Militarisation et austérité, la fuite en avant de l’UE

La visite en Ukraine, le 8 avril, de la présidente de la Commission européenne, Ursula von der Leyen, et du haut représentant des Affaires étrangères, Josep Borrell, marque une étape cruciale dans la mise en place d’une économie de guerre dans l’Union européenne. Après l’interdiction des importations de charbon russe annoncée à peine 48 heures auparavant, Mme von der Leyen a laissé entendre que Bruxelles envisageait également un embargo total sur le gaz dans les plus brefs délais. L’accord qu’elle avait signé le 16 mars avec les États-Unis pour la livraison de 15 milliards de mètres cubes de gaz naturel liquéfié d’ici la fin de l’année, montre bien à qui pourrait profiter une telle décision.

Quant à l’« indépendance totale » vis-à-vis des importations d’énergie russe, l’Institut allemand d’économétrie DIW estime que l’Allemagne pourrait y parvenir d’ici la fin de l’année, mais au prix de réductions substantielles de la consommation de gaz des industries et des ménages allemands. Pour le DIW, qui est proche du gouvernement, ce serait faisable grâce à l’essor des sources d’approvisionnement alternatives, venant s’ajouter à une réduction de la consommation d’électricité de 18 % à 26 % (!). Mais comme cela entraînerait « une baisse de la production », reconnaît l’Institut, il faudra « compenser » les industries touchées (c’est-à-dire, contraintes de fermer).

Peu après le retour d’Ursula von der Leyen de Kiev, le gouvernement allemand a effectivement annoncé un programme spécial de l’ordre de 100 milliards d’euros de prêts remboursables, destiné à aider l’industrie à faire face à une baisse de production et à des pertes de revenus substantielles. Tout comme le budget supplémentaire de 100 milliards d’euros consacré à la défense, ce programme devrait être financé en grande partie par des coupes claires dans les budgets non militaires, notamment les dépenses sociales. Par ailleurs, tous les États membres de l’UE préparent des plans de rationnement de la consommation d’énergie, tout en appelant hypocritement les citoyens à baisser leur chauffage, à se doucher moins souvent, etc. Hypocritement, car le « Great Reset » et le « Green Deal » avaient été mis en place bien avant l’intervention russe en Ukraine.

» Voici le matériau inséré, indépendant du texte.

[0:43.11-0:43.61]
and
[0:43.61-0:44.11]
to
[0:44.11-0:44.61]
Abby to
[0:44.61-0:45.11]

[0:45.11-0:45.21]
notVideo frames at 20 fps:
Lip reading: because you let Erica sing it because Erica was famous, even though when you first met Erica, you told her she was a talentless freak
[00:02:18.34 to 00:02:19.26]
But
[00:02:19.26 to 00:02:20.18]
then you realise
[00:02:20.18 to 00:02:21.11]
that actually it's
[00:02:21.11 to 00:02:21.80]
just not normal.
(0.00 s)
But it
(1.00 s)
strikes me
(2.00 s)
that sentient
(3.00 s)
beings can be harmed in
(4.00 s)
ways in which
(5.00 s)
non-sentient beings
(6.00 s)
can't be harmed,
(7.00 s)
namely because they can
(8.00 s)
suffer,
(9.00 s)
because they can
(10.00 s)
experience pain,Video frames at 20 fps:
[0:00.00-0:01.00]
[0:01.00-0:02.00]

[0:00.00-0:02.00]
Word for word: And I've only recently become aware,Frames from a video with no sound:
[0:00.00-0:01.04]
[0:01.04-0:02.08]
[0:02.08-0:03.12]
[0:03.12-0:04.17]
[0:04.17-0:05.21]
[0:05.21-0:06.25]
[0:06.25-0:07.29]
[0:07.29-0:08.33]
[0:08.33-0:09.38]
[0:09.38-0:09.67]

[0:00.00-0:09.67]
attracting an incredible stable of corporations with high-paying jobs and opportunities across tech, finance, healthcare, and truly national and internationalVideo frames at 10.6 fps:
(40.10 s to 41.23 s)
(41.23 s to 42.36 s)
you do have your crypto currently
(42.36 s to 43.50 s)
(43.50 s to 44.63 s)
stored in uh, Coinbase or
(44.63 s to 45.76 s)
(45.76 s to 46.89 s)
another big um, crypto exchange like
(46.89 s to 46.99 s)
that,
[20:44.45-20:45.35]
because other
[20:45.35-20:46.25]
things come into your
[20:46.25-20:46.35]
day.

Pour ce qui est de la politique de guerre, il semble que l’UE ait enterré la diplomatie et soit prête à faire durer les combats « jusqu’au dernier Ukrainien ». Josep Borrell a tweeté sans état d’âme, le 9 avril, que « cette guerre sera gagnée sur le champ de bataille », avant de promettre 500 millions d’euros supplémentaires pour la livraison d’armes. Le même jour, Ursula von der Leyen a fait l’éloge de « nos courageux amis ukrainiens », qui « mènent notre guerre ». Lapsus révélateur, car il s’agit effectivement de la guerre de l’OTAN contre la Russie, dont l’Ukraine n’est que le malheureux alibi.

Confirmant la perspective d’une guerre permanente, le secrétaire général de l’OTAN Jens Stoltenberg a déclaré pour sa part que la guerre pourrait « durer longtemps » et que « nous devons nous préparer à une longue épreuve ». Il a confié au Telegraph du 9 avril que l’Alliance travaille sur une « réinitialisation », marquée par une « présence combattante » permanente contre la Russie en Europe de l’Est. Sans oublier le Royaume-Uni, qui a une longue habitude de monter les pays les uns contre les autres. C’est ainsi que le 10 avril, le Premier ministre Boris Johnson a effectué une visite surprise à Kiev, où il a promis un soutien « inébranlable » à l’Ukraine, en lui assurant que le Royaume-Uni serait « là pour le long terme ».